There are several non threatening ways to prepare for the many variables involved in search and reunion like reading, watching reunion videos on YouTube, and even watching movies (like Netflix’s Found).

It is important to have ongoing, open discussions as you embark into the unknown. These frequent and sometimes painful conversations are an integral part of this journey. If an adoptee is unable or unwilling to have these kinds of discussions, they may not be ready to search. On the other hand, sometimes a need or desire for more information is misinterpreted as the desire for a reunion. 

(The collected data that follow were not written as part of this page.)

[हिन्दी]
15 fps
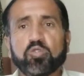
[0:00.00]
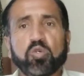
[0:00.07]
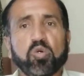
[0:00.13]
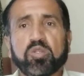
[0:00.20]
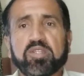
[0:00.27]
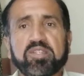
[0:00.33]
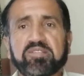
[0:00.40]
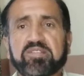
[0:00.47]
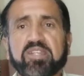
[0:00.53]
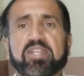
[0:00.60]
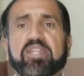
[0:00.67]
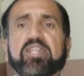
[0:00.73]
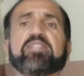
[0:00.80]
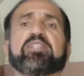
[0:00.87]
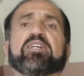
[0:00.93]
जो
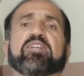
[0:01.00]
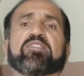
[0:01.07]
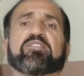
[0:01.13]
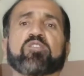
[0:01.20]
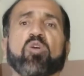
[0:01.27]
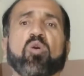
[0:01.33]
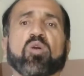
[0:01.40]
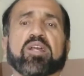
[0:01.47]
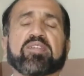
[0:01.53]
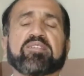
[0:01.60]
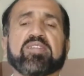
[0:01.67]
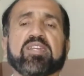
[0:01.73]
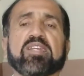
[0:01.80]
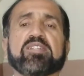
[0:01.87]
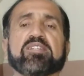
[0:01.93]
रजिस्टर्ड नहीं थे स्टॉक
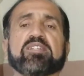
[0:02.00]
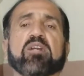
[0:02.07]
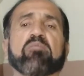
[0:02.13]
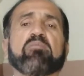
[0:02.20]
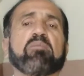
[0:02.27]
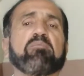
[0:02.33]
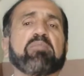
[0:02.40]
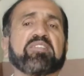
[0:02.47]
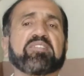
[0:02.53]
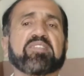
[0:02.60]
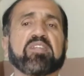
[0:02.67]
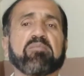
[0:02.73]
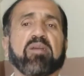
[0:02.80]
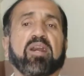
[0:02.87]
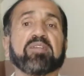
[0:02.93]
एक्सचेंज या मेंबर्स
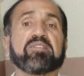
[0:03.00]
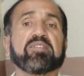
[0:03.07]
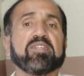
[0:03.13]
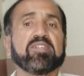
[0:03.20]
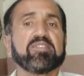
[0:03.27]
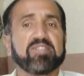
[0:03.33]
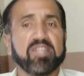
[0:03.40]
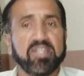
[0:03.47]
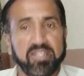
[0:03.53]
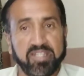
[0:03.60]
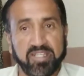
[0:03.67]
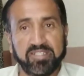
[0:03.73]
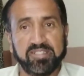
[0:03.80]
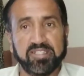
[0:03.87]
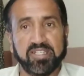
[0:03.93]
के पास रजिस्टर्ड
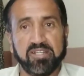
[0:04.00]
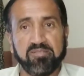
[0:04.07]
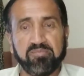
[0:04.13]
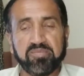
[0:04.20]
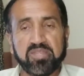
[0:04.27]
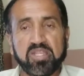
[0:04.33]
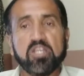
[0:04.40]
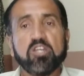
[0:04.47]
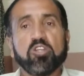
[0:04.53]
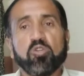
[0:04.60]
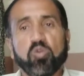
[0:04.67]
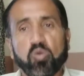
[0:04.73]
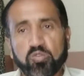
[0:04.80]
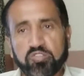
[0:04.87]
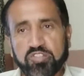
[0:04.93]
नहीं थे
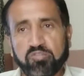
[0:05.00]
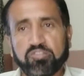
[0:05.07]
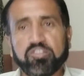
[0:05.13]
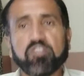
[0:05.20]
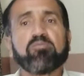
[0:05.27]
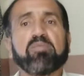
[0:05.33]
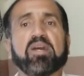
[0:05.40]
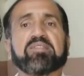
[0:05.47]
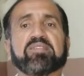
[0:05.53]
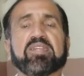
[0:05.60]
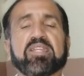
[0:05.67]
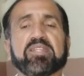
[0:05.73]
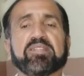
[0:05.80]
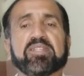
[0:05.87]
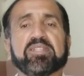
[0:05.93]
लोगों से सिर्फ पैसे
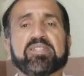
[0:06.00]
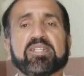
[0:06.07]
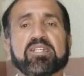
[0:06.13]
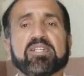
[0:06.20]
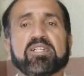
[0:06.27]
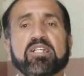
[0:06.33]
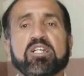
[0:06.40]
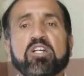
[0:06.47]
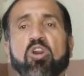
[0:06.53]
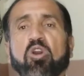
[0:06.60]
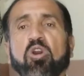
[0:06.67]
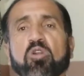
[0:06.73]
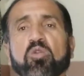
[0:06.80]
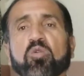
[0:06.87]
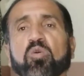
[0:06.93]
लेते थे
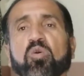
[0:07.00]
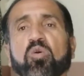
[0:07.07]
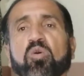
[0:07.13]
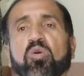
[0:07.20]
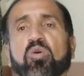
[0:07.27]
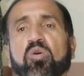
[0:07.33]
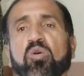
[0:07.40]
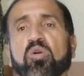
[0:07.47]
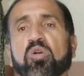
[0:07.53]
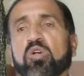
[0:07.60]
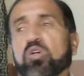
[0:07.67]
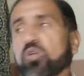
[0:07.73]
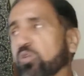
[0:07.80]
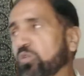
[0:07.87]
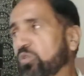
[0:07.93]
और उनको
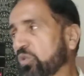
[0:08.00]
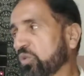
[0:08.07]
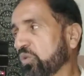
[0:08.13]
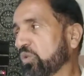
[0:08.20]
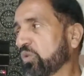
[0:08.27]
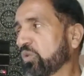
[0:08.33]
जो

If you pursue a birth family search, make sure adoptees in particular, but also parents/family have a safe space to talk through their thoughts about the process and any results. This might be an adoption-competent therapist (who will likely have experience in birth family connections and the complex emotions resulting), a school counselor, or a good group of friends. A new life chapter is being opened and the lack of control over the process and outcome can be frustrating and confusing at times. Having the insights and objectivity of an additional support person can be a great way to handle the stress.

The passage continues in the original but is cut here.